WHAT NEEDS TO BE DONE: Repeat the data word for word, excluding every picture.

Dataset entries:

--------------------------------

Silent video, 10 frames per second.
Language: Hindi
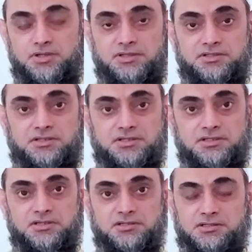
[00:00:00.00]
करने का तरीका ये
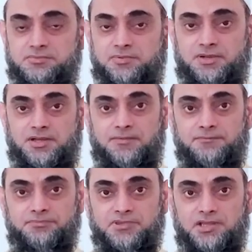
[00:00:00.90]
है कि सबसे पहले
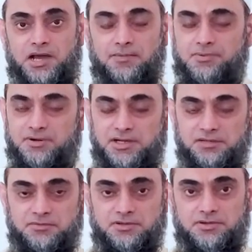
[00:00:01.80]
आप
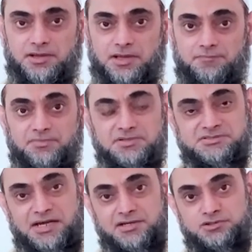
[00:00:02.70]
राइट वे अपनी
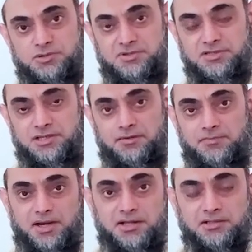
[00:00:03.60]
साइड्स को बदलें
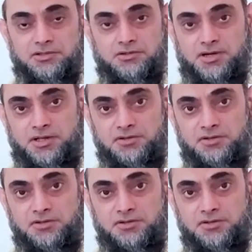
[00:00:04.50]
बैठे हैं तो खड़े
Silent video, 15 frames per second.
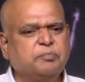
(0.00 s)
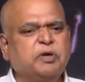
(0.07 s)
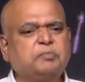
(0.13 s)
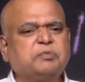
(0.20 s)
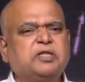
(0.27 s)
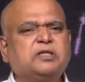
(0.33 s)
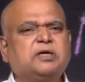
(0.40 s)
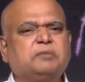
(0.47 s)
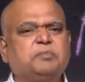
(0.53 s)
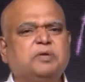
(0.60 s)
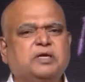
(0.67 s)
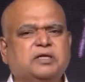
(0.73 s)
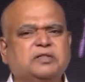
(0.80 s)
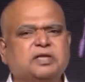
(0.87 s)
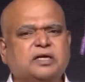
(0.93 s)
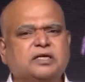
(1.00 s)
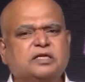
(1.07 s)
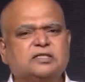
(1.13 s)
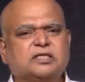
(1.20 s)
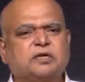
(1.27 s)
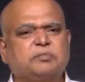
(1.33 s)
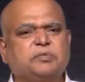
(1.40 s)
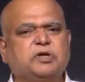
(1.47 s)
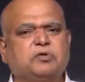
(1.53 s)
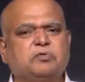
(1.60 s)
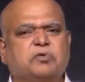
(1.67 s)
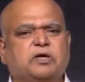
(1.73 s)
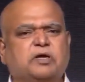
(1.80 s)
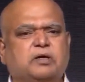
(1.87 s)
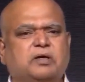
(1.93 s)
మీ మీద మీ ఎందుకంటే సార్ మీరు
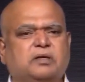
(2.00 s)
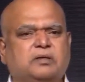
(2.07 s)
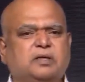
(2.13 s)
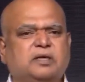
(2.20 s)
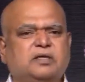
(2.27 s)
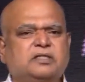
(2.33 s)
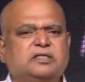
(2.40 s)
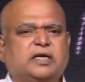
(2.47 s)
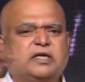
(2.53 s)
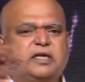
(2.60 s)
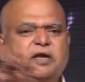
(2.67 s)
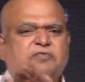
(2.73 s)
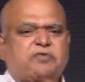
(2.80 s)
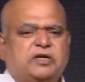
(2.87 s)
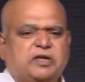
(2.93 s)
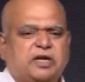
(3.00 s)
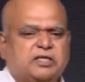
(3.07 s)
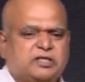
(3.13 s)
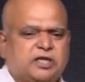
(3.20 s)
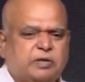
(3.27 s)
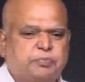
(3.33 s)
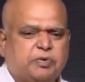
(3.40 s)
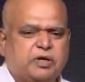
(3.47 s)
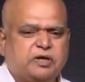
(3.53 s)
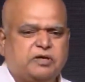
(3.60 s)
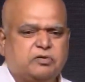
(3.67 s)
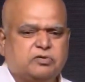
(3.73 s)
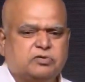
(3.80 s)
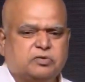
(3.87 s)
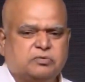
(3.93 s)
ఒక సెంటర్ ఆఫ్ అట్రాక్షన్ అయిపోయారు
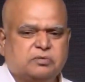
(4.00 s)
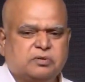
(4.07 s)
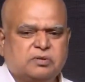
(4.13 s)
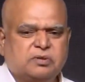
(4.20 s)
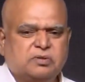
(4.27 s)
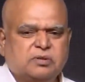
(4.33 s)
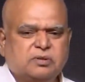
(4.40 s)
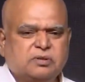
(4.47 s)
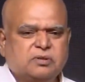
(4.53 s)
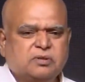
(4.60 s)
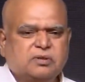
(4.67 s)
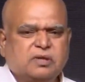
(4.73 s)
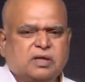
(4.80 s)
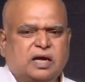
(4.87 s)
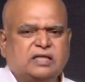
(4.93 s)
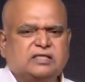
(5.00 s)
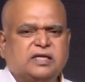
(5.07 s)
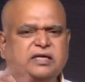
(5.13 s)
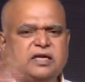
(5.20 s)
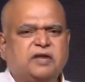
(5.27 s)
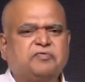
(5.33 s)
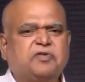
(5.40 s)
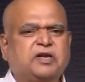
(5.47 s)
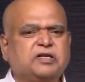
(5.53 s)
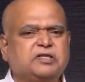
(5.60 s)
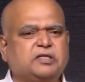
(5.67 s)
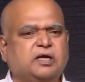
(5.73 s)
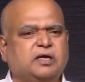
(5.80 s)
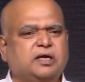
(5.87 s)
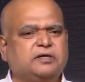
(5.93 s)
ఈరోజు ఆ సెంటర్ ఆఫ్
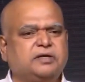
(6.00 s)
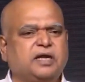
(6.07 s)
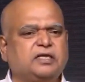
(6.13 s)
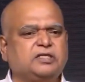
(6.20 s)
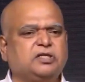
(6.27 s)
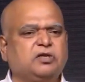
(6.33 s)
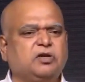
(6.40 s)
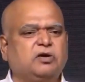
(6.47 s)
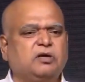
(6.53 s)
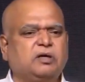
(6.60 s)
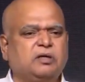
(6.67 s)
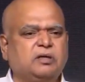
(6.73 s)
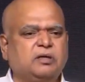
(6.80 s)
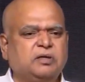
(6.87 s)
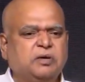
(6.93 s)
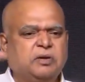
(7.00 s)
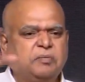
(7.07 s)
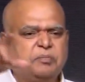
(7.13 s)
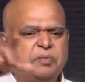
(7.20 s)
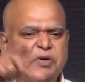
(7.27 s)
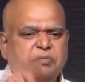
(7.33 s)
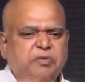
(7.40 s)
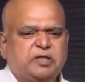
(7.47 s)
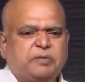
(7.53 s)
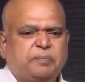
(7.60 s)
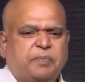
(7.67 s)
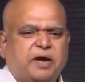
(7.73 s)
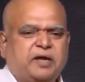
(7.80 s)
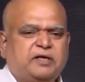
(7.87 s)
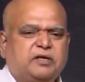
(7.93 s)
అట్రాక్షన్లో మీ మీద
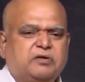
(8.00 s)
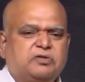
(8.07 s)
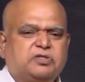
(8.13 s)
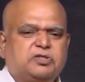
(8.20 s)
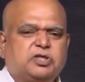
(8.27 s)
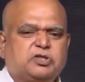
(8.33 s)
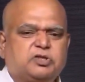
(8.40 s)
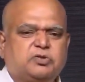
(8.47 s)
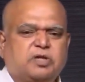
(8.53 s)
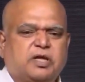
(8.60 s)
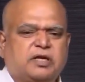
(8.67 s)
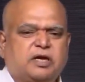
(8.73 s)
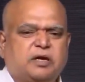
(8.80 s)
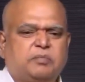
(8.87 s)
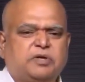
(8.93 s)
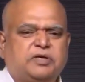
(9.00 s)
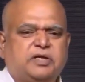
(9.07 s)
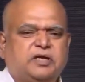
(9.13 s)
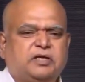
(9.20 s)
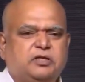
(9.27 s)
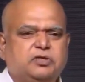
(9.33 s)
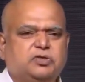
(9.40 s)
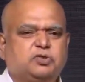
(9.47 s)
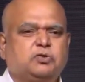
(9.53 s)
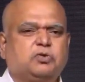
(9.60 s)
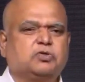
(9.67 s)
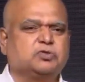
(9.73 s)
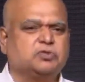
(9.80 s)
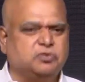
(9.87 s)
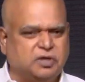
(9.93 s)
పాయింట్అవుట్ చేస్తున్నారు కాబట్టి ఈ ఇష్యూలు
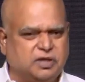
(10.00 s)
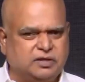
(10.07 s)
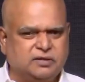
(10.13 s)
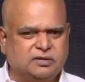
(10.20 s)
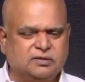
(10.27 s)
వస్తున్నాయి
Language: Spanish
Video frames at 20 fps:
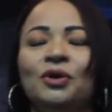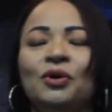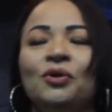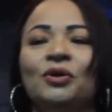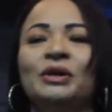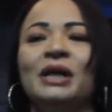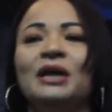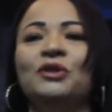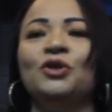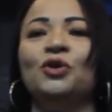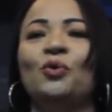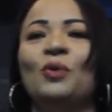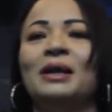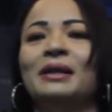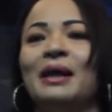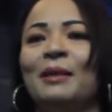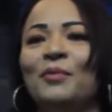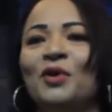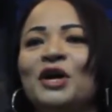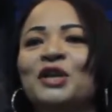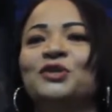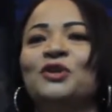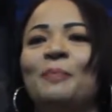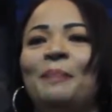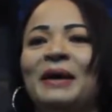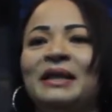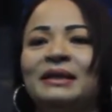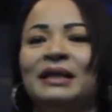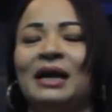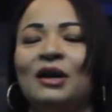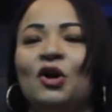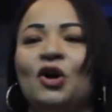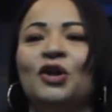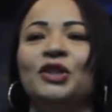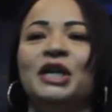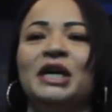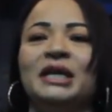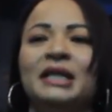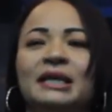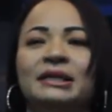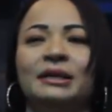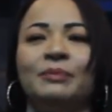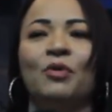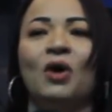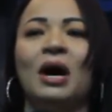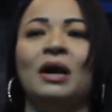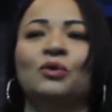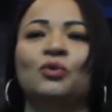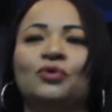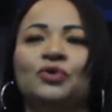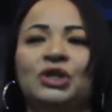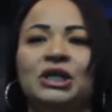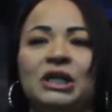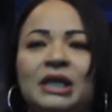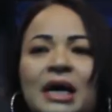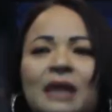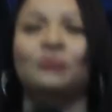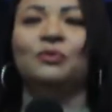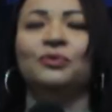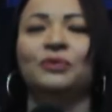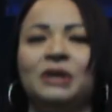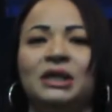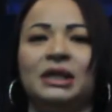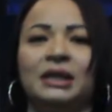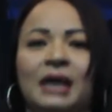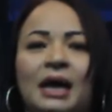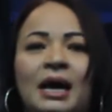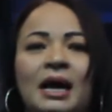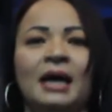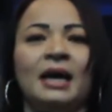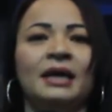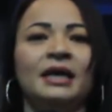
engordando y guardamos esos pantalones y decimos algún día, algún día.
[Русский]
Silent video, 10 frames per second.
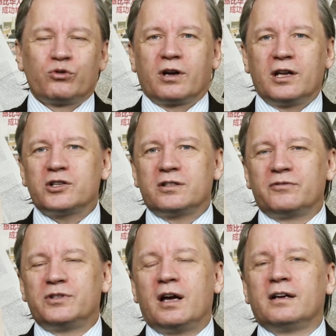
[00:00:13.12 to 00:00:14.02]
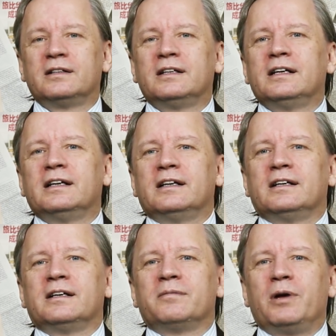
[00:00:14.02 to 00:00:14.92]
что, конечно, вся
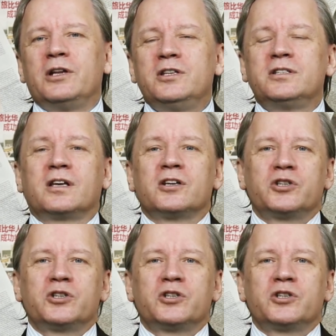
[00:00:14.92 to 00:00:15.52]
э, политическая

--------------------------------

ANSWER BELOW:
Silent video, 10 frames per second.
Language: Hindi
[00:00:00.00]
करने का तरीका ये
[00:00:00.90]
है कि सबसे पहले
[00:00:01.80]
आप
[00:00:02.70]
राइट वे अपनी
[00:00:03.60]
साइड्स को बदलें
[00:00:04.50]
बैठे हैं तो खड़े
Silent video, 15 frames per second.
(0.00 s)
(0.07 s)
(0.13 s)
(0.20 s)
(0.27 s)
(0.33 s)
(0.40 s)
(0.47 s)
(0.53 s)
(0.60 s)
(0.67 s)
(0.73 s)
(0.80 s)
(0.87 s)
(0.93 s)
(1.00 s)
(1.07 s)
(1.13 s)
(1.20 s)
(1.27 s)
(1.33 s)
(1.40 s)
(1.47 s)
(1.53 s)
(1.60 s)
(1.67 s)
(1.73 s)
(1.80 s)
(1.87 s)
(1.93 s)
మీ మీద మీ ఎందుకంటే సార్ మీరు
(2.00 s)
(2.07 s)
(2.13 s)
(2.20 s)
(2.27 s)
(2.33 s)
(2.40 s)
(2.47 s)
(2.53 s)
(2.60 s)
(2.67 s)
(2.73 s)
(2.80 s)
(2.87 s)
(2.93 s)
(3.00 s)
(3.07 s)
(3.13 s)
(3.20 s)
(3.27 s)
(3.33 s)
(3.40 s)
(3.47 s)
(3.53 s)
(3.60 s)
(3.67 s)
(3.73 s)
(3.80 s)
(3.87 s)
(3.93 s)
ఒక సెంటర్ ఆఫ్ అట్రాక్షన్ అయిపోయారు
(4.00 s)
(4.07 s)
(4.13 s)
(4.20 s)
(4.27 s)
(4.33 s)
(4.40 s)
(4.47 s)
(4.53 s)
(4.60 s)
(4.67 s)
(4.73 s)
(4.80 s)
(4.87 s)
(4.93 s)
(5.00 s)
(5.07 s)
(5.13 s)
(5.20 s)
(5.27 s)
(5.33 s)
(5.40 s)
(5.47 s)
(5.53 s)
(5.60 s)
(5.67 s)
(5.73 s)
(5.80 s)
(5.87 s)
(5.93 s)
ఈరోజు ఆ సెంటర్ ఆఫ్
(6.00 s)
(6.07 s)
(6.13 s)
(6.20 s)
(6.27 s)
(6.33 s)
(6.40 s)
(6.47 s)
(6.53 s)
(6.60 s)
(6.67 s)
(6.73 s)
(6.80 s)
(6.87 s)
(6.93 s)
(7.00 s)
(7.07 s)
(7.13 s)
(7.20 s)
(7.27 s)
(7.33 s)
(7.40 s)
(7.47 s)
(7.53 s)
(7.60 s)
(7.67 s)
(7.73 s)
(7.80 s)
(7.87 s)
(7.93 s)
అట్రాక్షన్లో మీ మీద
(8.00 s)
(8.07 s)
(8.13 s)
(8.20 s)
(8.27 s)
(8.33 s)
(8.40 s)
(8.47 s)
(8.53 s)
(8.60 s)
(8.67 s)
(8.73 s)
(8.80 s)
(8.87 s)
(8.93 s)
(9.00 s)
(9.07 s)
(9.13 s)
(9.20 s)
(9.27 s)
(9.33 s)
(9.40 s)
(9.47 s)
(9.53 s)
(9.60 s)
(9.67 s)
(9.73 s)
(9.80 s)
(9.87 s)
(9.93 s)
పాయింట్అవుట్ చేస్తున్నారు కాబట్టి ఈ ఇష్యూలు
(10.00 s)
(10.07 s)
(10.13 s)
(10.20 s)
(10.27 s)
వస్తున్నాయి
Language: Spanish
Video frames at 20 fps:
engordando y guardamos esos pantalones y decimos algún día, algún día.
[Русский]
Silent video, 10 frames per second.
[00:00:13.12 to 00:00:14.02]
[00:00:14.02 to 00:00:14.92]
что, конечно, вся
[00:00:14.92 to 00:00:15.52]
э, политическая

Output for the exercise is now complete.